> **Source data**:
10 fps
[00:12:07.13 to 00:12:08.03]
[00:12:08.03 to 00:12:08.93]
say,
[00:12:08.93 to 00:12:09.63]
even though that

...

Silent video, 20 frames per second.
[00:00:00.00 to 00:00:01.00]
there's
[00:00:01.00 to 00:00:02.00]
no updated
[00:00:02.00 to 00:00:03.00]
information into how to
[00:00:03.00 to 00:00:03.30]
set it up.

...

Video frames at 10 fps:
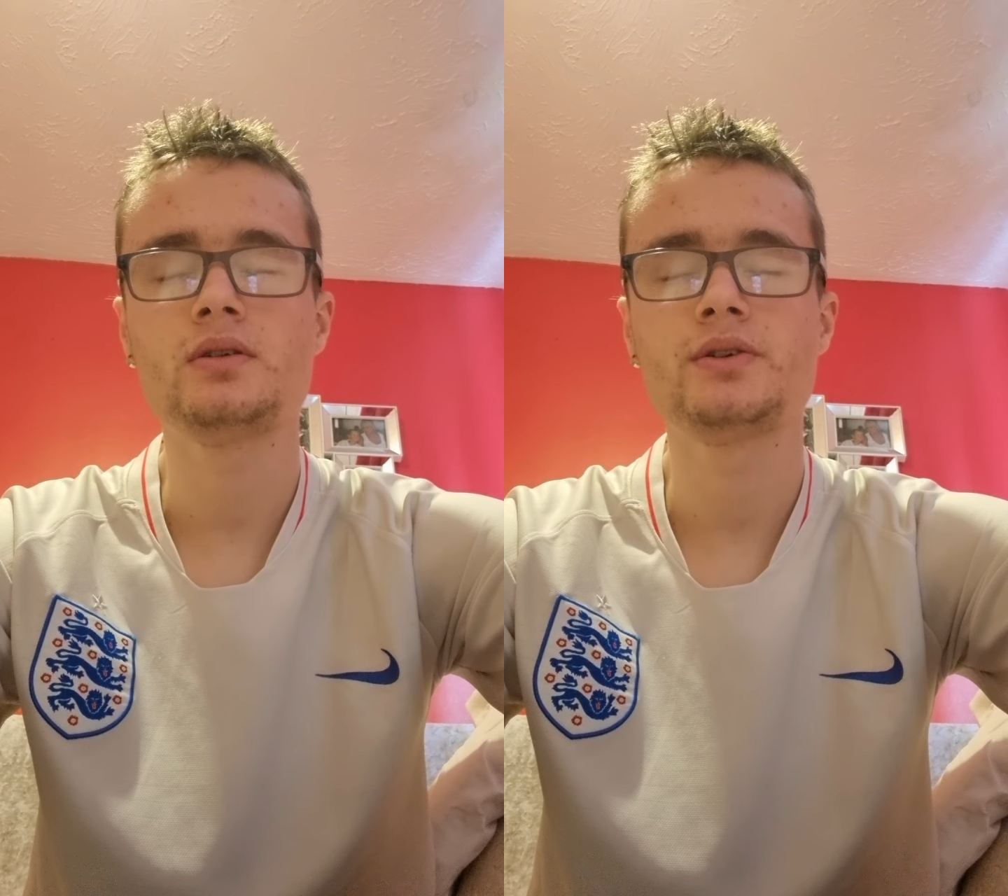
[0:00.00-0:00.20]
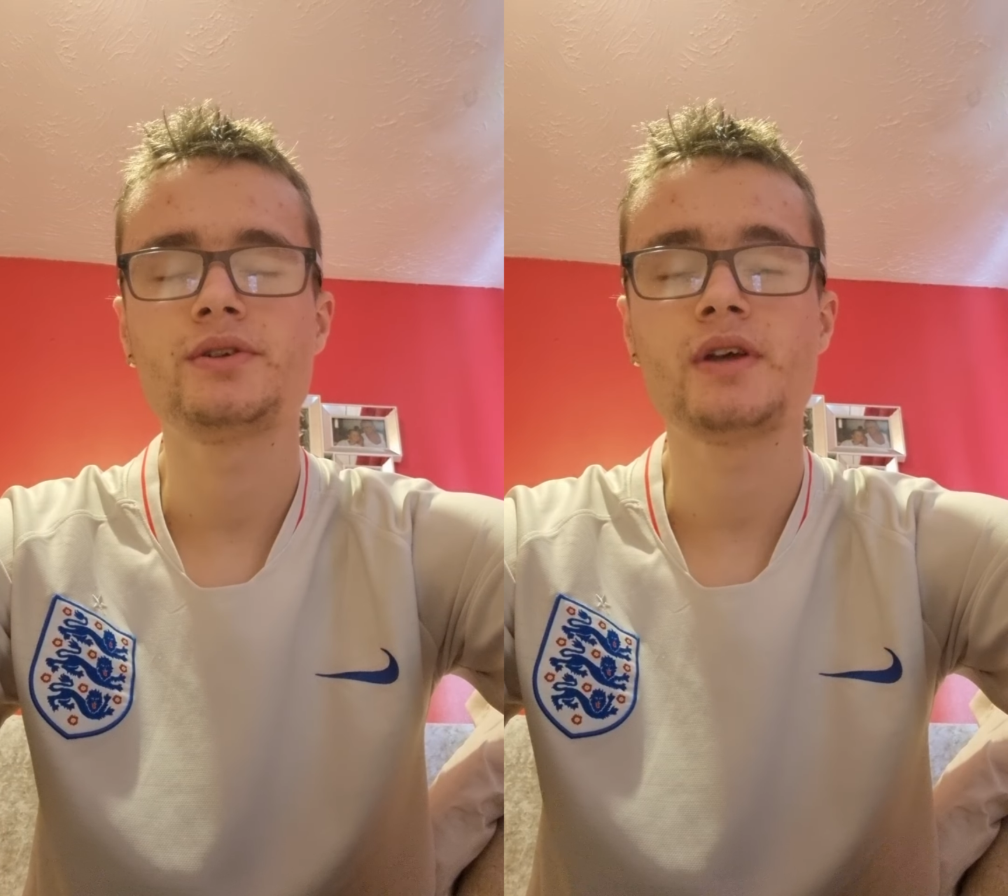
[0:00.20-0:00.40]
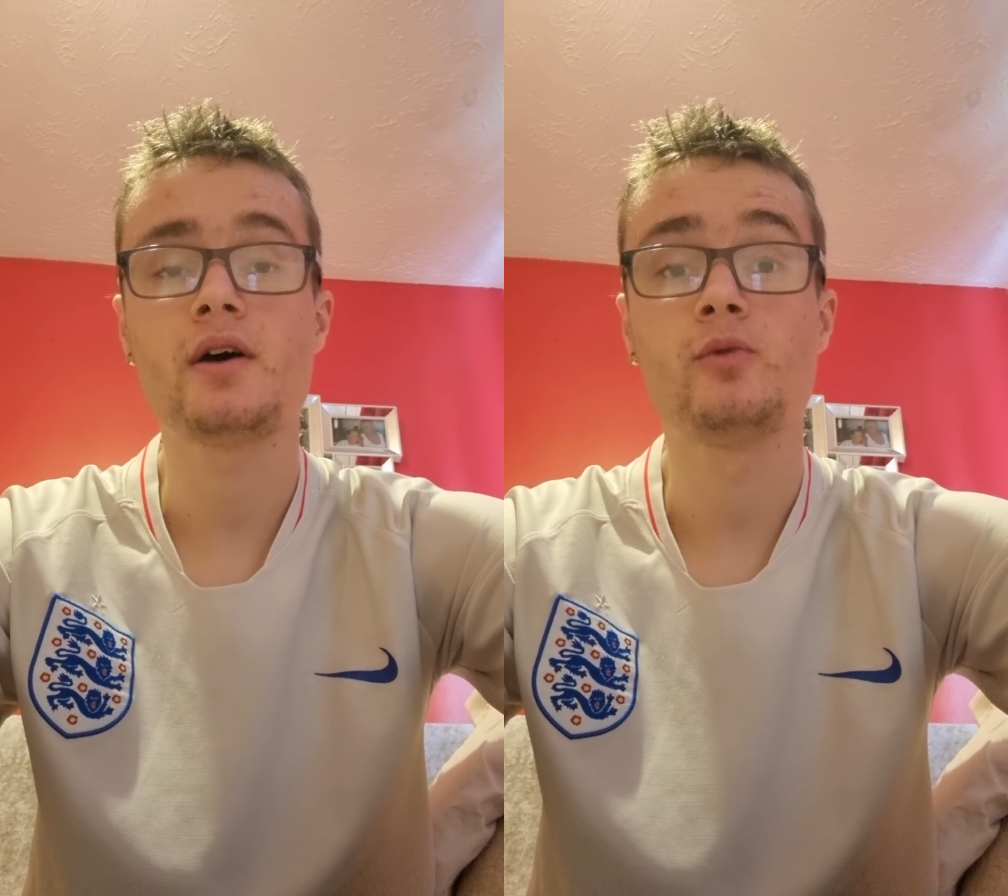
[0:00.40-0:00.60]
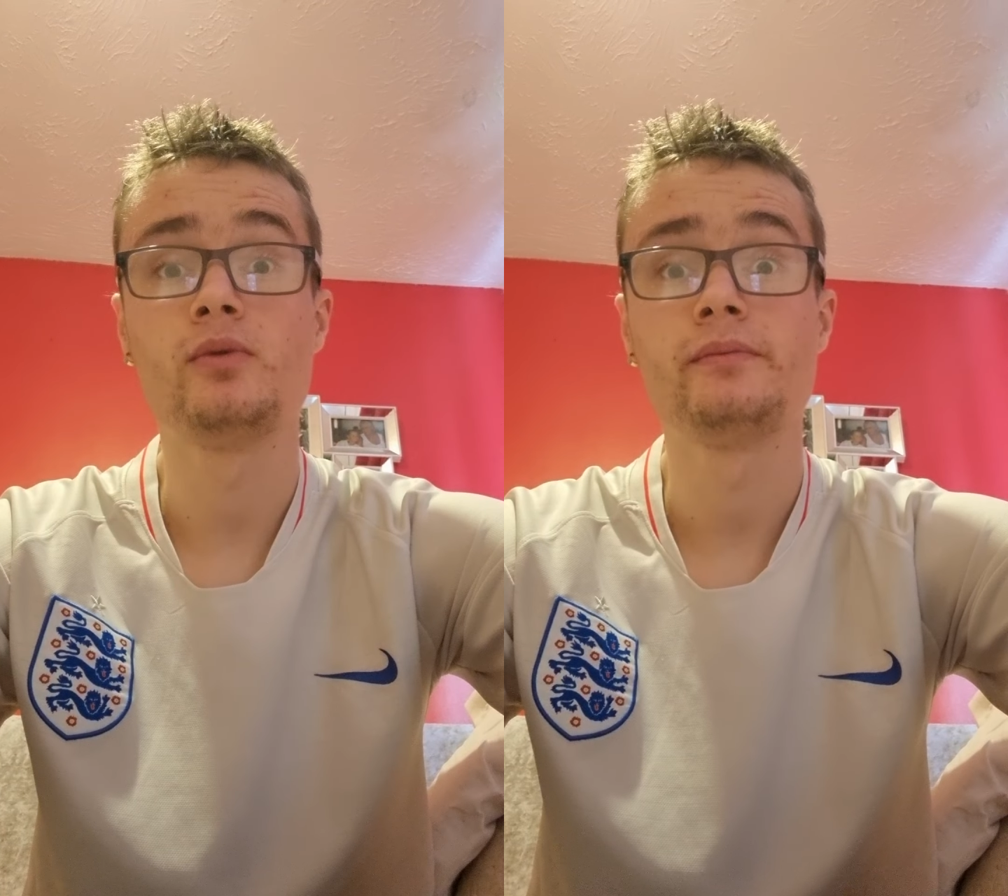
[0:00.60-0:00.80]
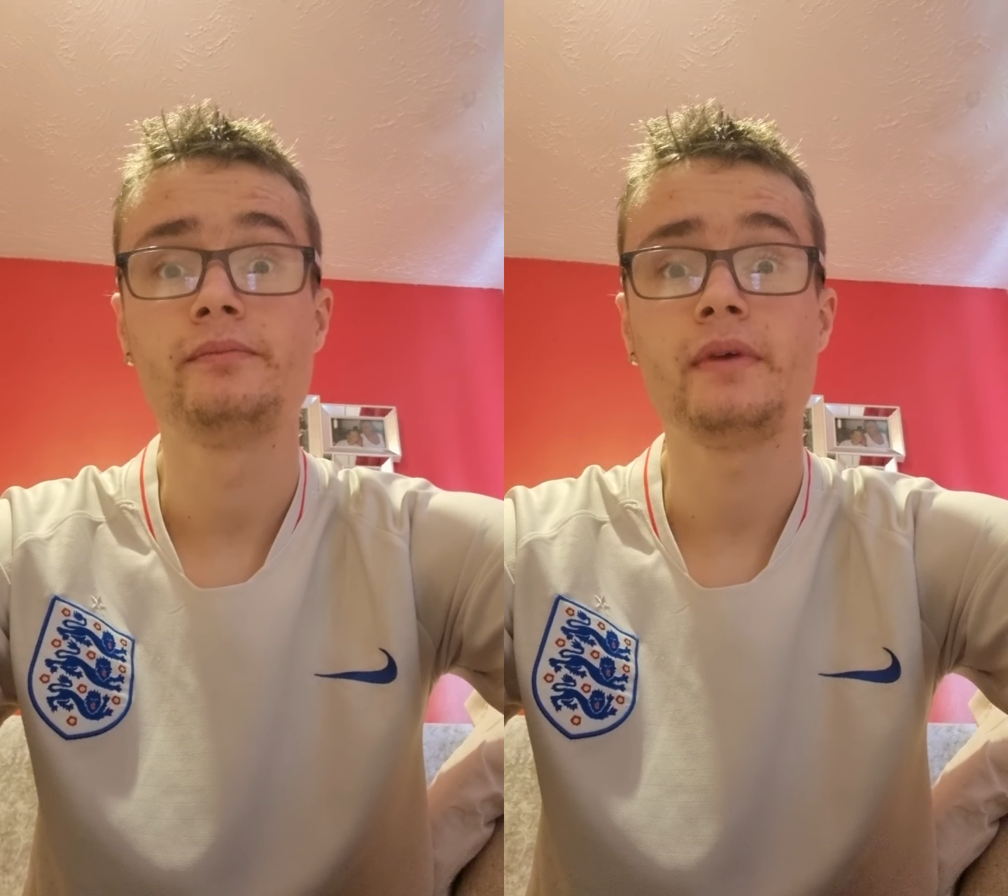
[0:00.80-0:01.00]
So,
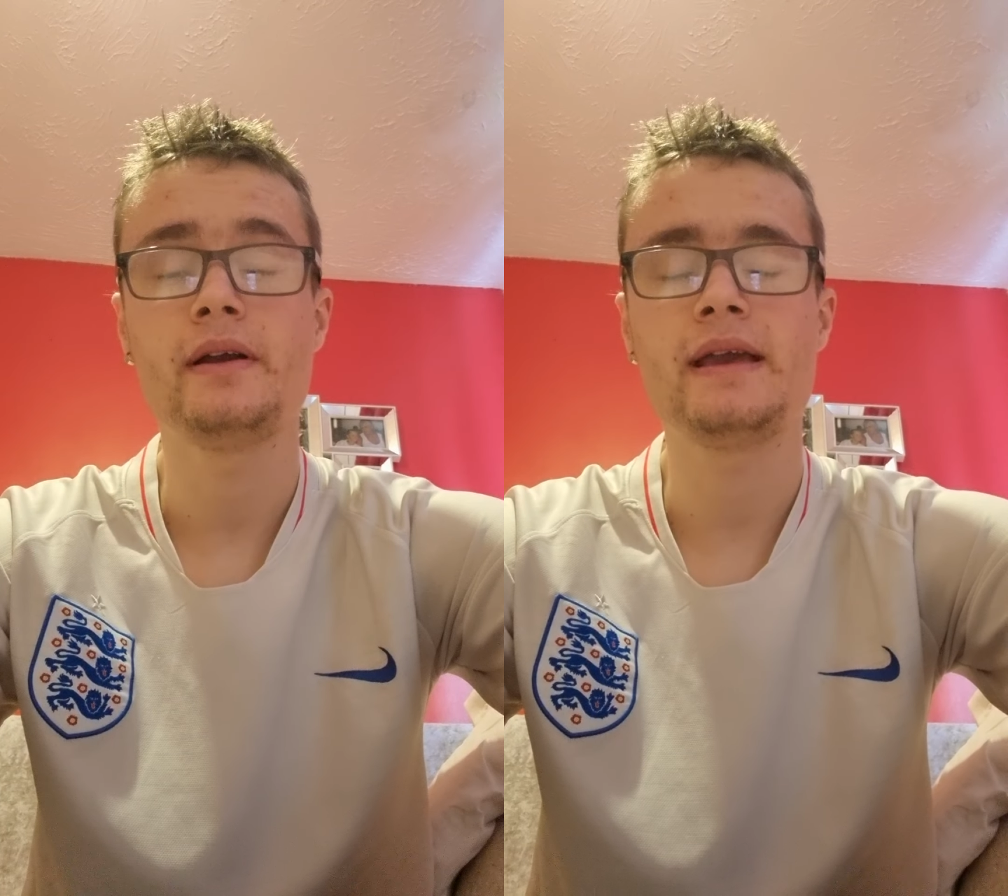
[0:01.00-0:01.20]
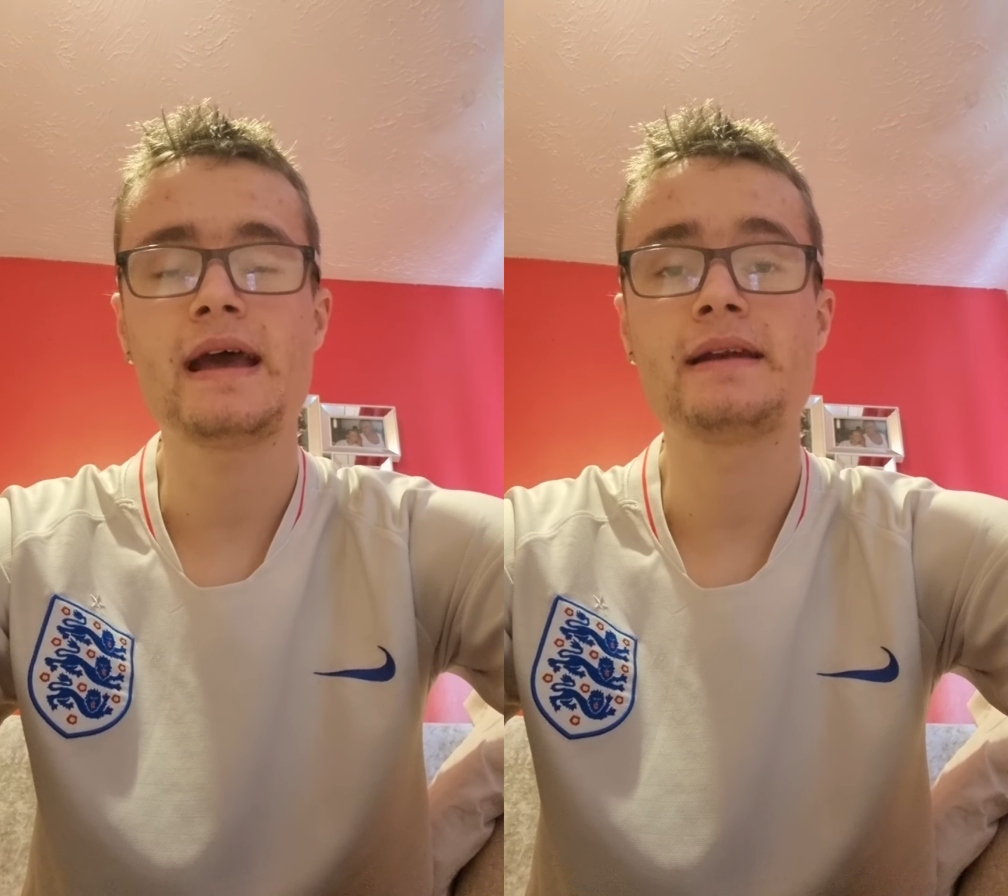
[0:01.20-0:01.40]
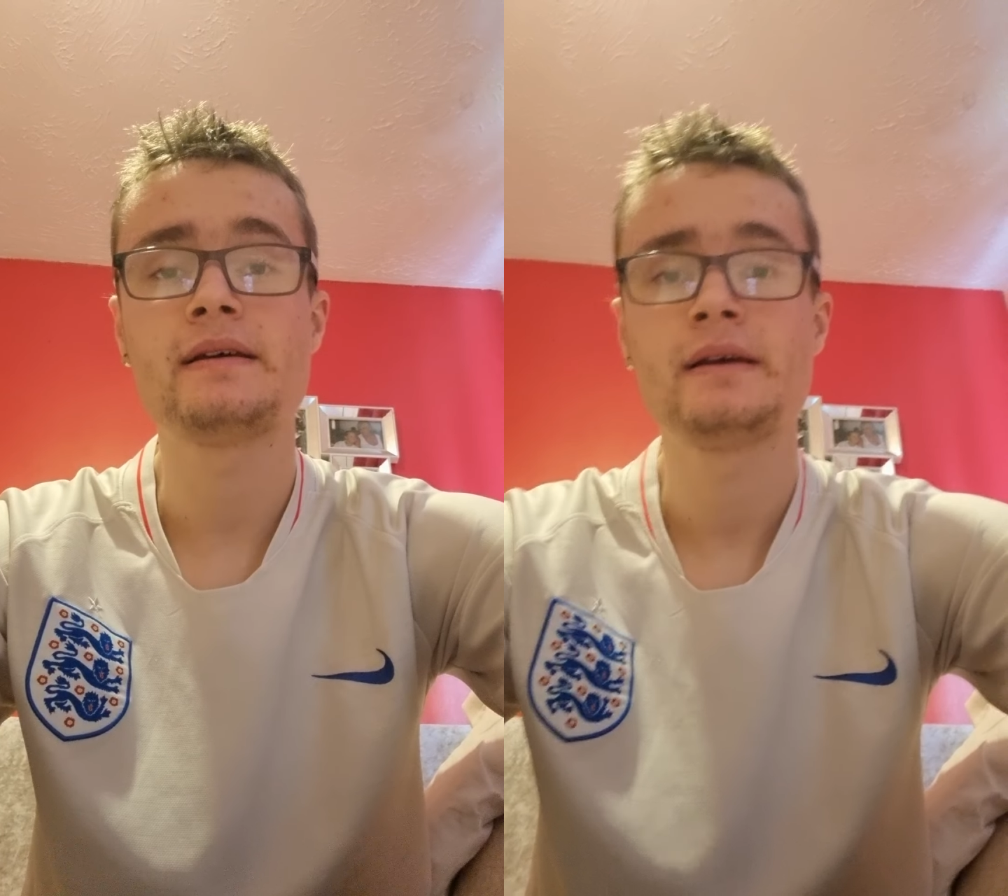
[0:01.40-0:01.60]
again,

> **Task details**:
Where a line above contains the word "frames", copy that line.

> **Your solution**:
Silent video, 20 frames per second.
Video frames at 10 fps:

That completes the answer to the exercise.